ASSIGNMENT — When you reach a picture, skip it, and retype every line below exactly.

MATERIAL SUPPLIED —
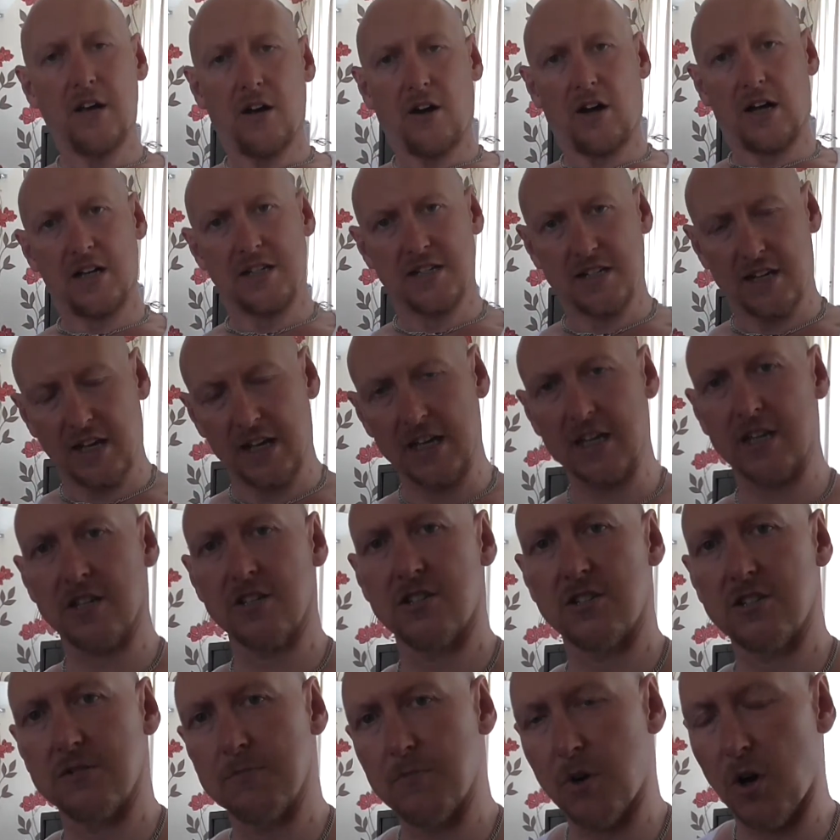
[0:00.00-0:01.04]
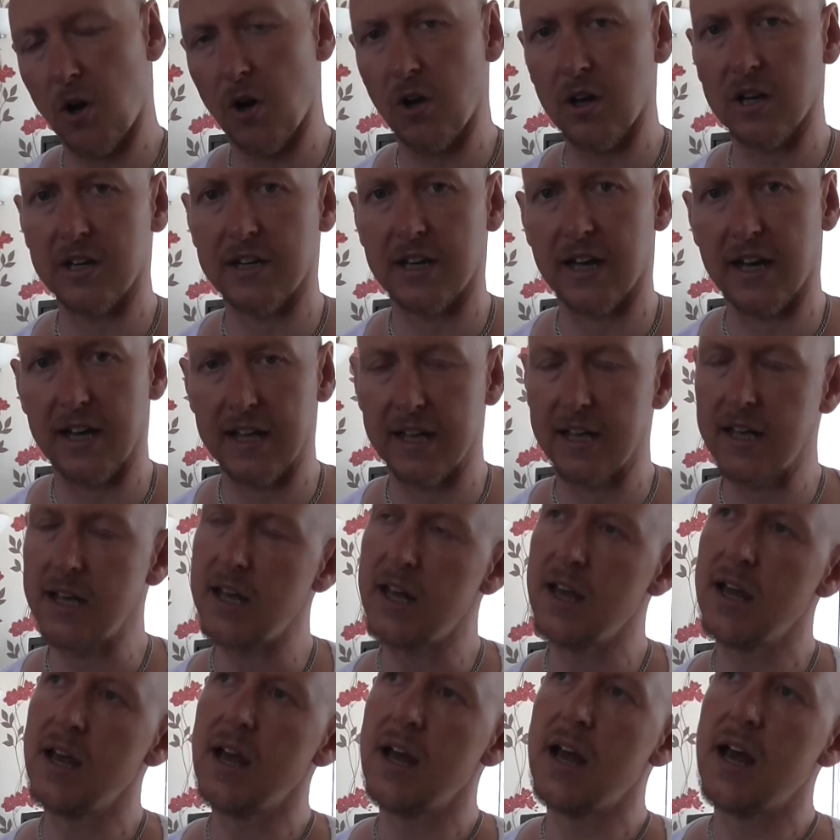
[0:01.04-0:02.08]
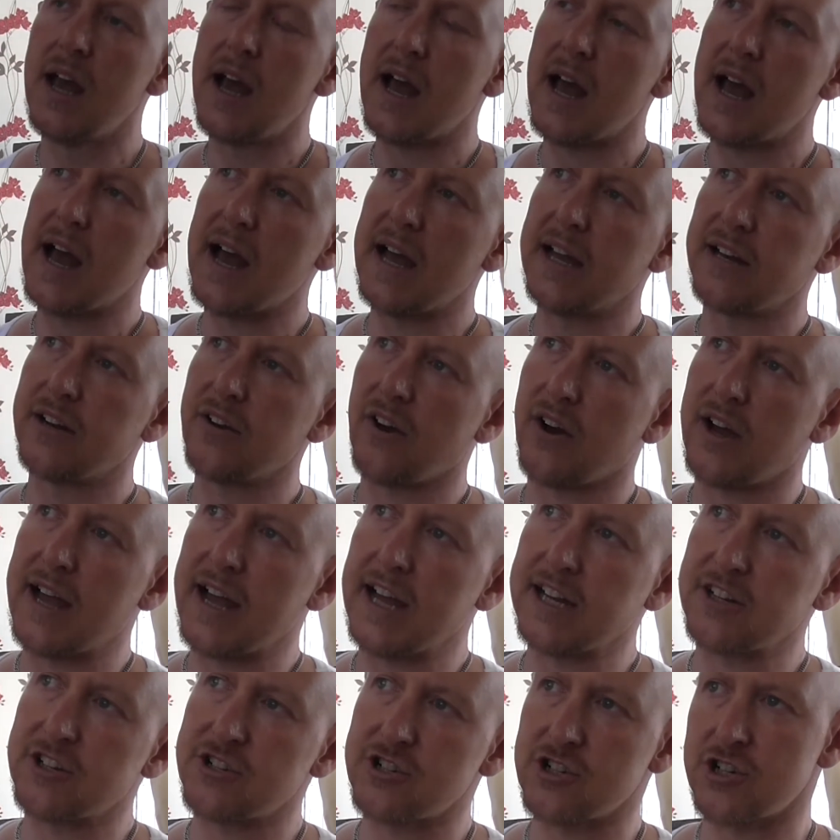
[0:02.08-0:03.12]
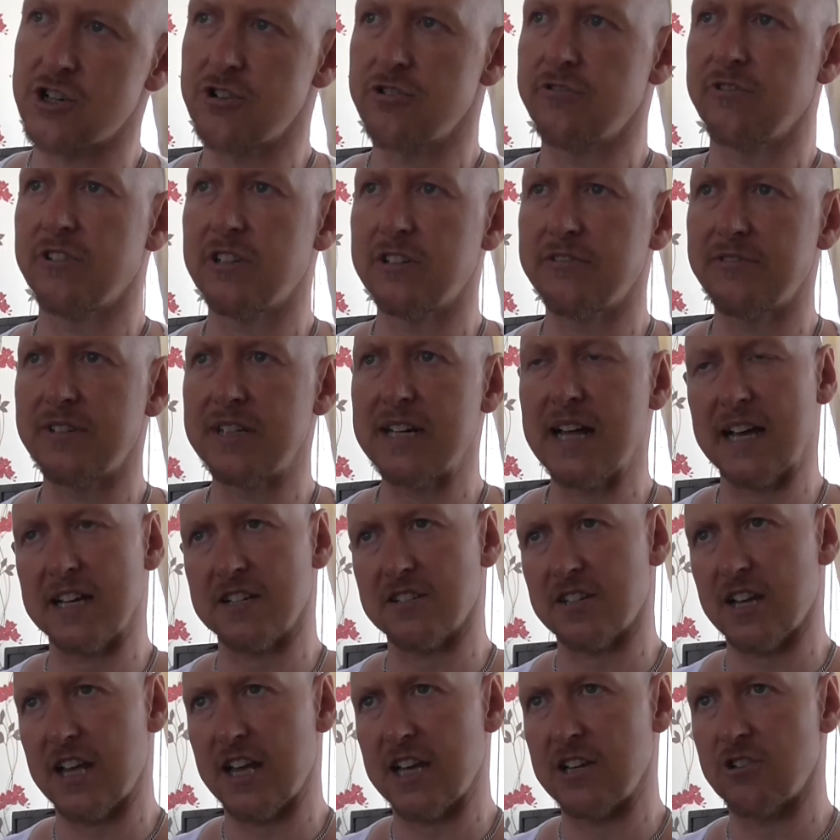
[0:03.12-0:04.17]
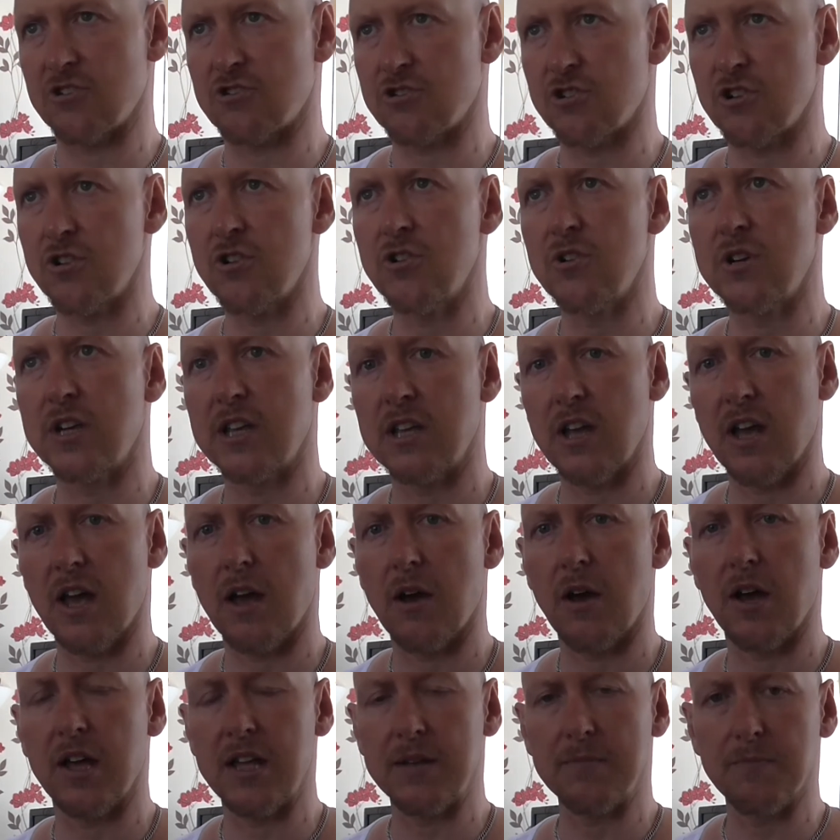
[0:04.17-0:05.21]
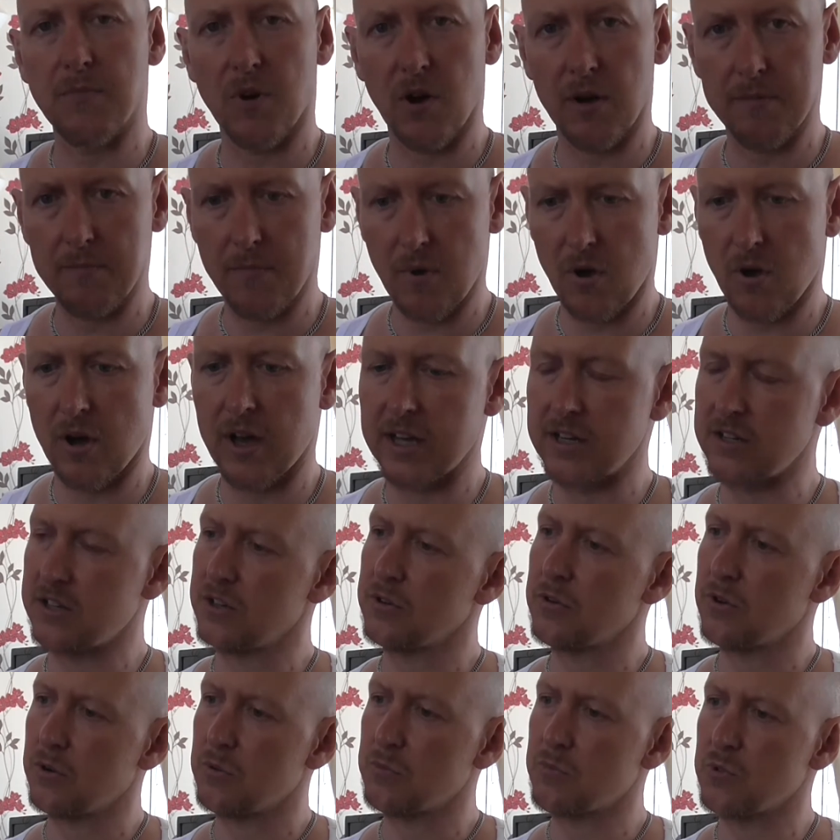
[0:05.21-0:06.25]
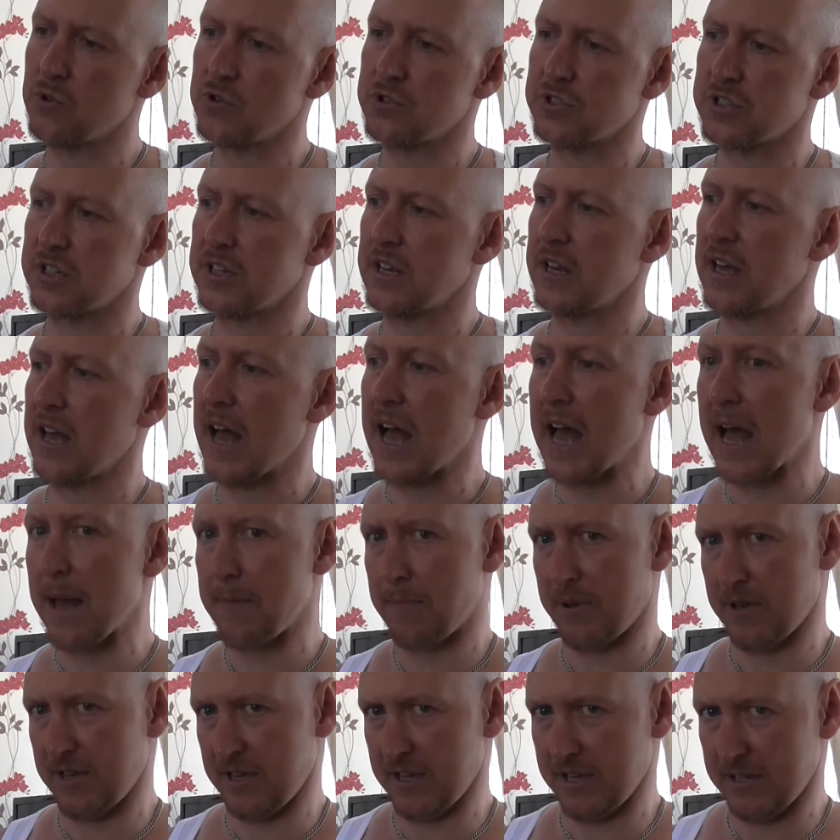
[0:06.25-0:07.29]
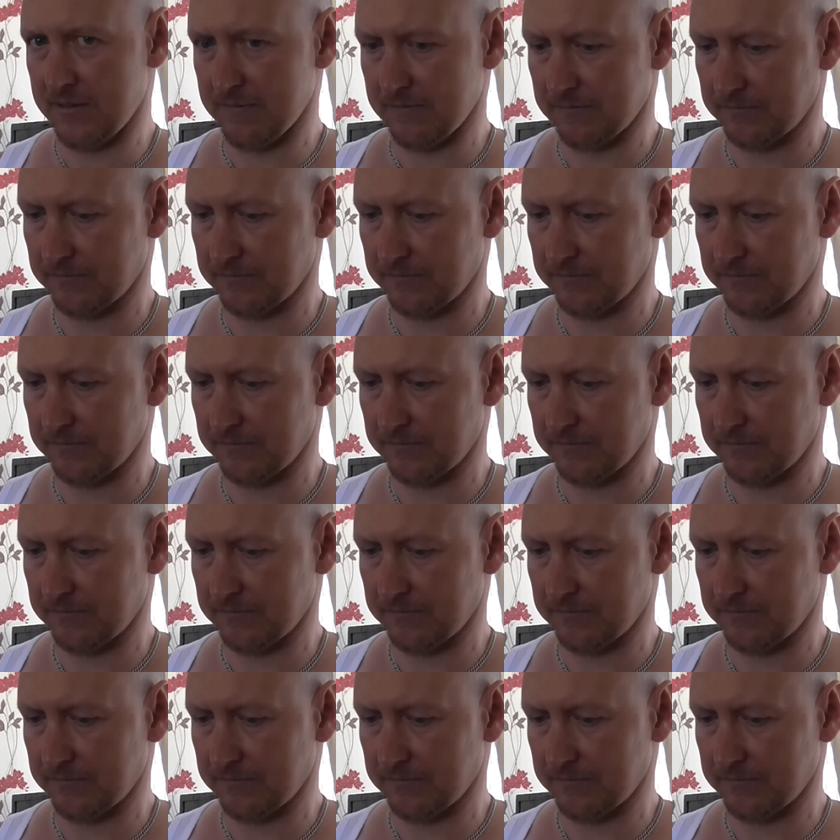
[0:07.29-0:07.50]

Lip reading: I'd taken some holiday, and I had truly relaxed, and truly in my mind was happy.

ANSWER SECTION —
[0:00.00-0:01.04]
[0:01.04-0:02.08]
[0:02.08-0:03.12]
[0:03.12-0:04.17]
[0:04.17-0:05.21]
[0:05.21-0:06.25]
[0:06.25-0:07.29]
[0:07.29-0:07.50]

Lip reading: I'd taken some holiday, and I had truly relaxed, and truly in my mind was happy.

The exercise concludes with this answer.